Managing Alzheimer’s can be daunting, and it is vital to recognize that some behaviors may result from frustration or confusion. Understanding how to respond appropriately in these situations can help reduce further stress or anxiety. To do so, try using a calm tone of voice and redirecting their attention to something more enjoyable, like music, reading, or other calming activities. Additionally, providing them with comfort objects such as stuffed animals or blankets can help ease the distress.

Help them connect

Connecting your loved one with senior living choices like assisted living or memory care facilities can be helpful. Memory care facilities offer various services and activities that are suited to the needs of the person, increasing the chances of social interaction and deep connections. Senior centers are designed to be safe and secure environments, offering amenities such as physical and cognitive therapy, medical monitoring, meals, and transportation services. This can provide a haven for those with Alzheimer’s while allowing them to maintain their independence. Senior living also provides the chance to build relationships with peers going through similar experiences. Knowing they are not alone can help reduce loneliness or isolation.

Help them eat a nutritious diet


Nutrition plays a vital role in brain health, so providing healthy and nutritious meals is crucial. Ensure your loved one eats well-balanced meals with adequate servings of fruits, vegetables, lean proteins, and whole grains. If they struggle with eating, chewing, or swallowing food, try cutting their portions into smaller pieces to make them easier to eat. Additionally, provide composed snacks such as nuts, yogurt, or fruit that are easy to chew and swallow. Assisted living facilities offer plenty of food options for your loved one, should you decide that your loved one should be moving to one of the facilities.

Limit napping during the day

Although it can be tempting to let them nap throughout the day, it is essential to encourage limited napping. Sleeping less during the day could disrupt night-time sleep patterns, making them feel disoriented or confused. Instead, suggest regular activities that engage their minds and keep them active such as board games or puzzles.

Boost their self-esteem

Encourage your loved one to stay active and maintain a sense of purpose by offering them tasks and activities they can still do. This will help boost their self-esteem, give them a sense of accomplishment, and provide meaningful moments for you and your loved one. Conversing with the person to remind them how much they mean to you can help them feel connected, valued, and loved.
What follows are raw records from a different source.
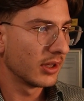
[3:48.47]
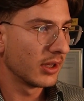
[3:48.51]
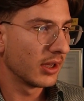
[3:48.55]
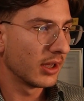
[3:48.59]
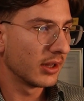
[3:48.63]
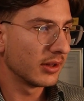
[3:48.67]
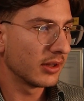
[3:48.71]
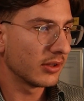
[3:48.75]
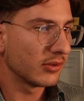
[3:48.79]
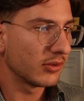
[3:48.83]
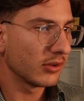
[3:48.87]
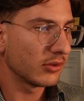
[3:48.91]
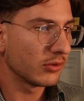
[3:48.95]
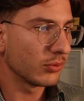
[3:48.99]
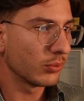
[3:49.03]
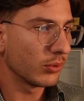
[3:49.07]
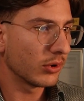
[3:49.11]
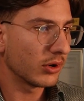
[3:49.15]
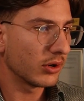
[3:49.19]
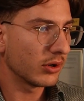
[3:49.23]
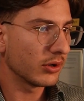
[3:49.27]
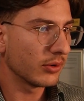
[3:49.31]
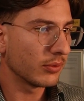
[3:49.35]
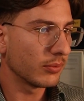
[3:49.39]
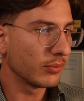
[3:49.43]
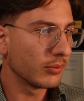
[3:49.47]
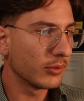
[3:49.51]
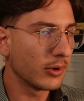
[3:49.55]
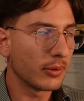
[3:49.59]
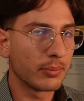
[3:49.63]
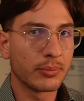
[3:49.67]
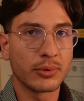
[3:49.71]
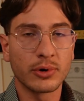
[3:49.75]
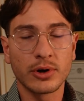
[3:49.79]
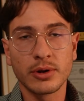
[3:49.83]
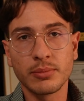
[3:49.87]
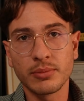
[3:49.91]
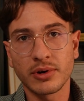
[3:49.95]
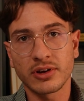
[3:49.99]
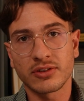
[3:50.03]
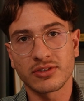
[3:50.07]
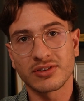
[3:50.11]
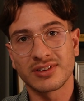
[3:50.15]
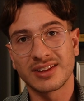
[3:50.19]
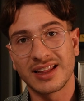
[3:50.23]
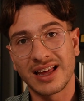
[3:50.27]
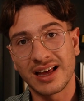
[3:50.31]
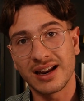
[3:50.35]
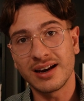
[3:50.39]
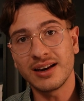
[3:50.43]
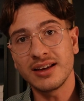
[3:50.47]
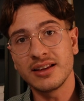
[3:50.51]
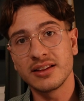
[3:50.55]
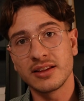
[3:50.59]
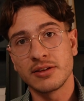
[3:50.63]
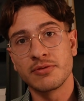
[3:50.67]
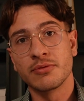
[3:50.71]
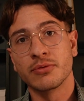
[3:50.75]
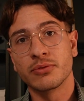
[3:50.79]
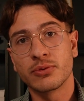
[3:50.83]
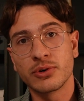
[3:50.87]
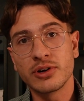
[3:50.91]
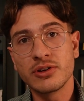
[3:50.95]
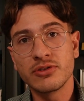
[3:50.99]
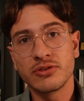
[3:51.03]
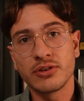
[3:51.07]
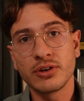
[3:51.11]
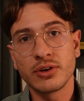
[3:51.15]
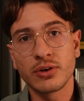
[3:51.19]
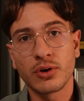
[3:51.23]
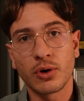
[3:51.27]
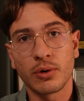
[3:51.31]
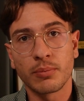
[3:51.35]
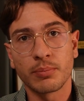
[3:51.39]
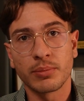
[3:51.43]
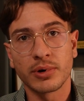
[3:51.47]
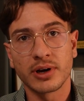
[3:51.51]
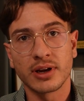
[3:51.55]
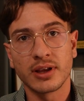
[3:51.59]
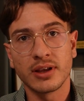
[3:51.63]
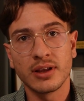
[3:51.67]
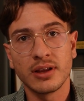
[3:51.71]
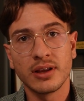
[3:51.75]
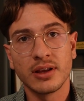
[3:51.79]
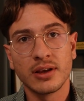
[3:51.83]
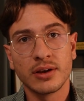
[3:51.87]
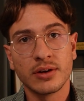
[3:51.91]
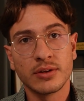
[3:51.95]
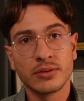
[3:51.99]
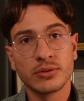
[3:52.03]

And this is where we are pretty much telling the infringing companySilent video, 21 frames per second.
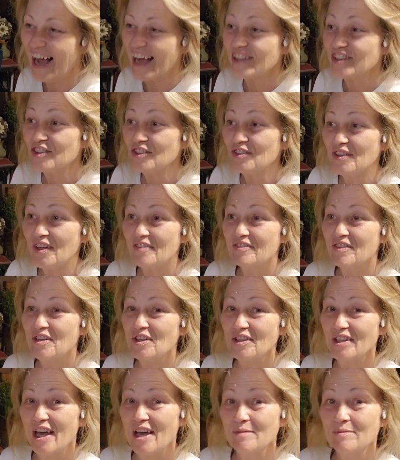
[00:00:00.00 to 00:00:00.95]
I do love
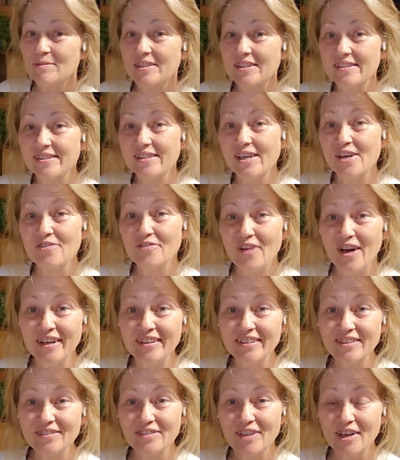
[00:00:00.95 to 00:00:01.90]
collabs because I
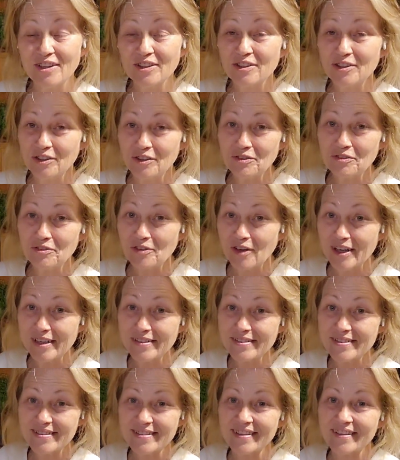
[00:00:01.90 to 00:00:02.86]
find a lot of new
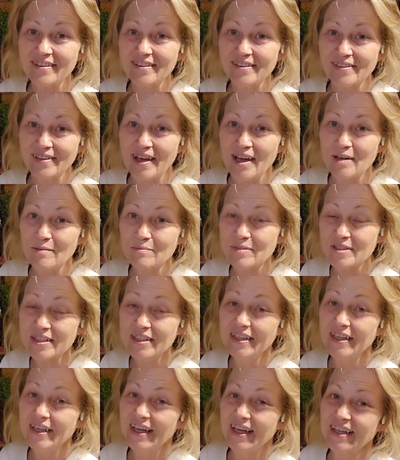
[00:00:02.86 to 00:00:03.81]
friends in collabs,
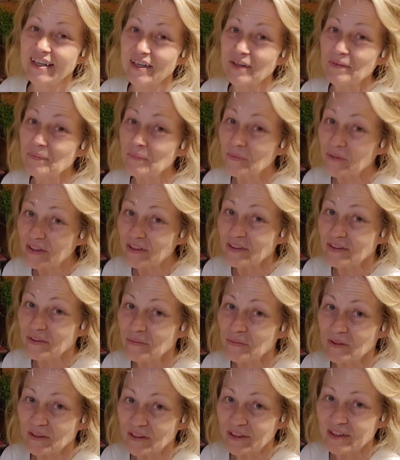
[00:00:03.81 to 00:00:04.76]
and I
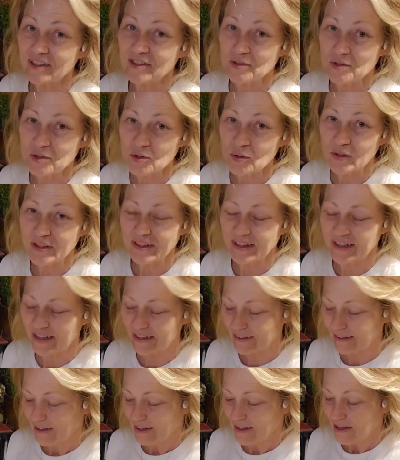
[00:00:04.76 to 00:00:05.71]
really, really enjoy
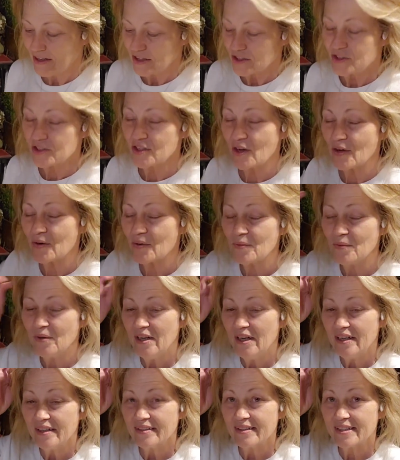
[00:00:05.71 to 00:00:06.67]
that. So
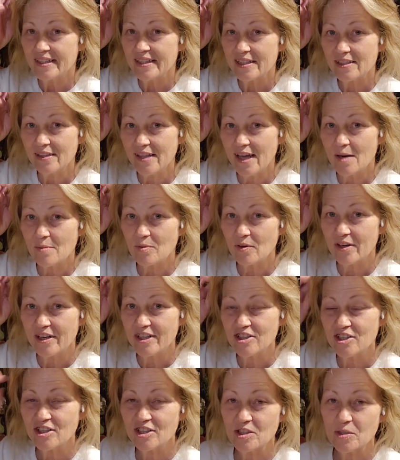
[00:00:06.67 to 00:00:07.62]
this
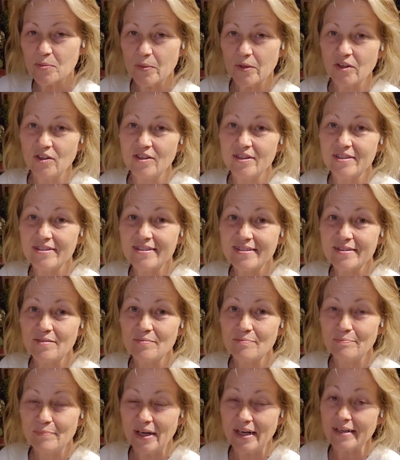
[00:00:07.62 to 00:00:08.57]
collaboration is put on
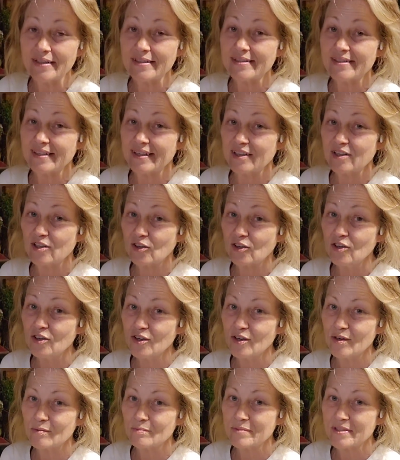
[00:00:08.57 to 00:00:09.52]
by City
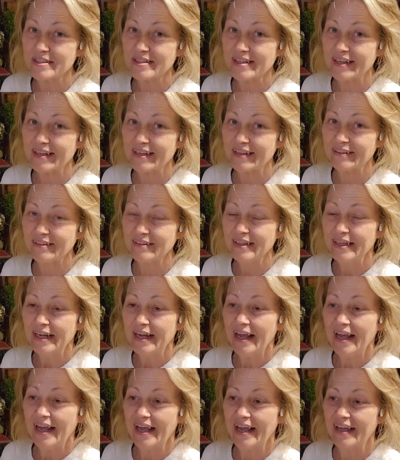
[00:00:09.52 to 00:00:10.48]
Girl Homestead,
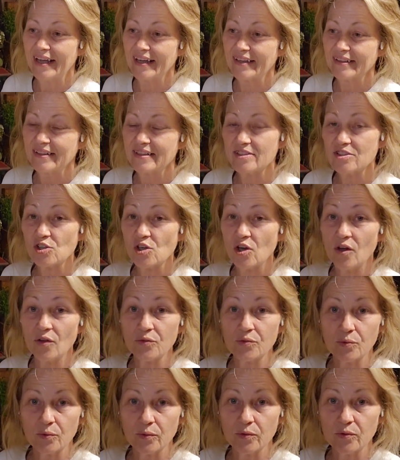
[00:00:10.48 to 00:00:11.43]
and it's
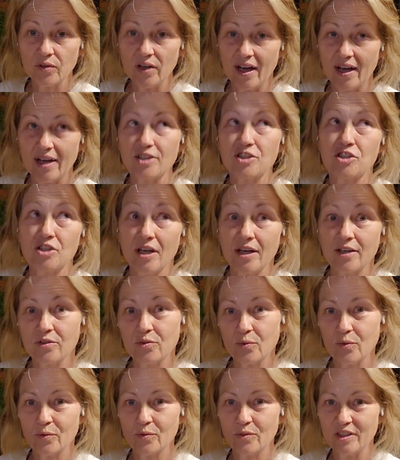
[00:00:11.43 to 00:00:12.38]
called Through
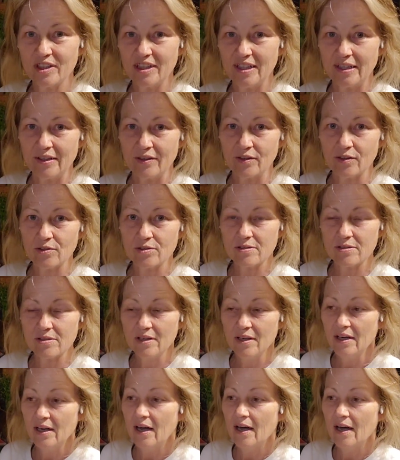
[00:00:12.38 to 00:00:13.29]
the Years.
Provide simple instructions


When giving instructions to a person with Alzheimer’s, use simple language. Explain one task at a time and provide time for them to process the information. It also helps to give step-by-step methods broken down into smaller parts, making tasks easier to understand and complete. Lastly, provide plenty of time for your loved one to complete tasks. Offering reassurance and positive feedback for completed tasks can also be helpful.
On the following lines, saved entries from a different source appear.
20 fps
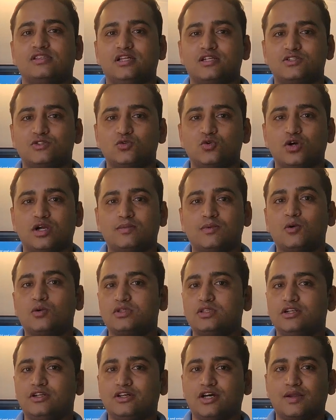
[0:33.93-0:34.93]
let's talk about
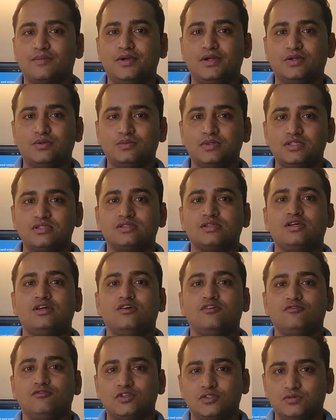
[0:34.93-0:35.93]
the retirement of this
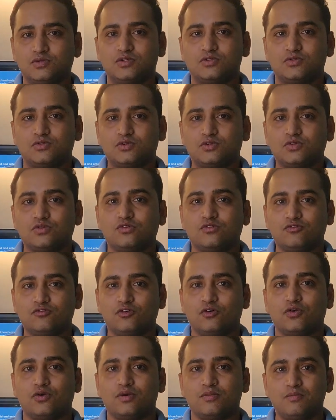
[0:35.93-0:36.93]
Visual Studio
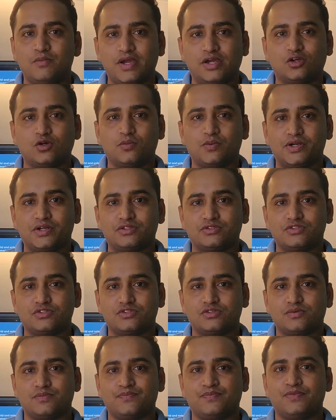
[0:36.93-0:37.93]
for Mac operating
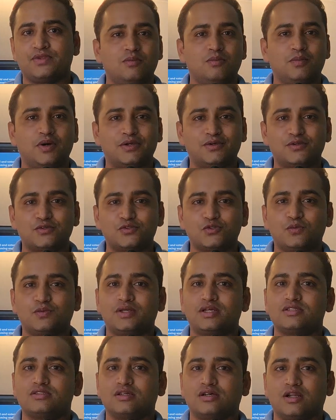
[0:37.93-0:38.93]
system. Microsoft
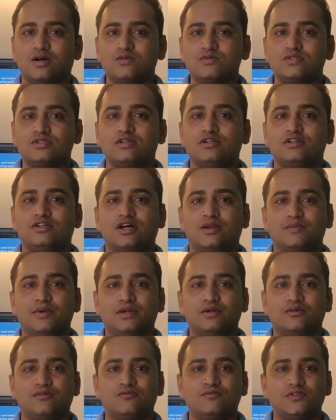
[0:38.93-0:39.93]
has announced the
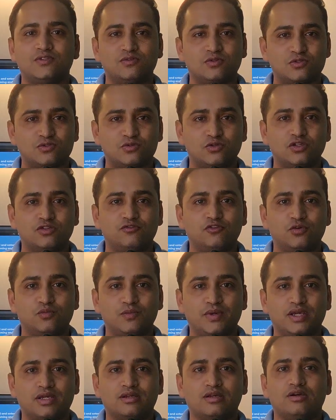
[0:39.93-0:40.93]
retirement of Visual Studio for
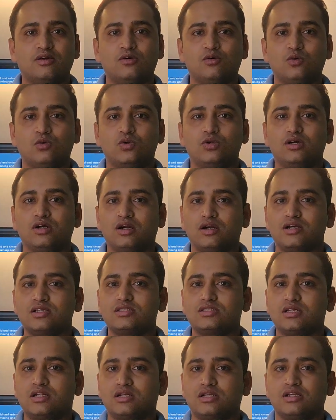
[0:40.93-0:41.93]
Mac on
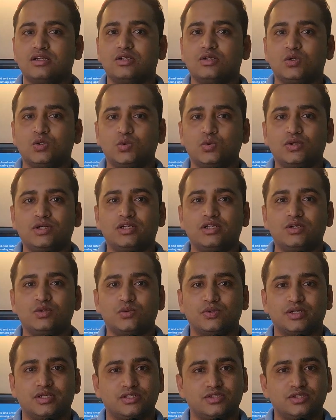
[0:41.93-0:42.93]
August 30,
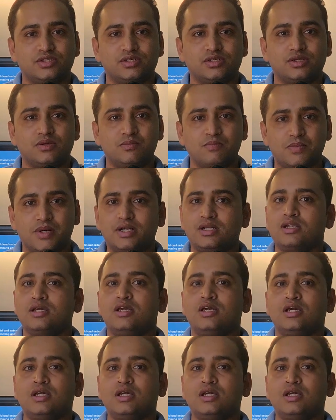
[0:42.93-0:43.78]
2023. But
It might take a lot of time and effort to care for a loved one who has Alzheimer’s. However, by creating a safe environment, setting up a routine structure, encouraging activities that boost self-esteem, and connecting them with senior living options, you can help ensure their quality of life remains high throughout their condition. It may become time for a move to a memory care facility when challenges become too much for home care. With the proper support, your loved one can continue to lead an entire and meaningful life as they age.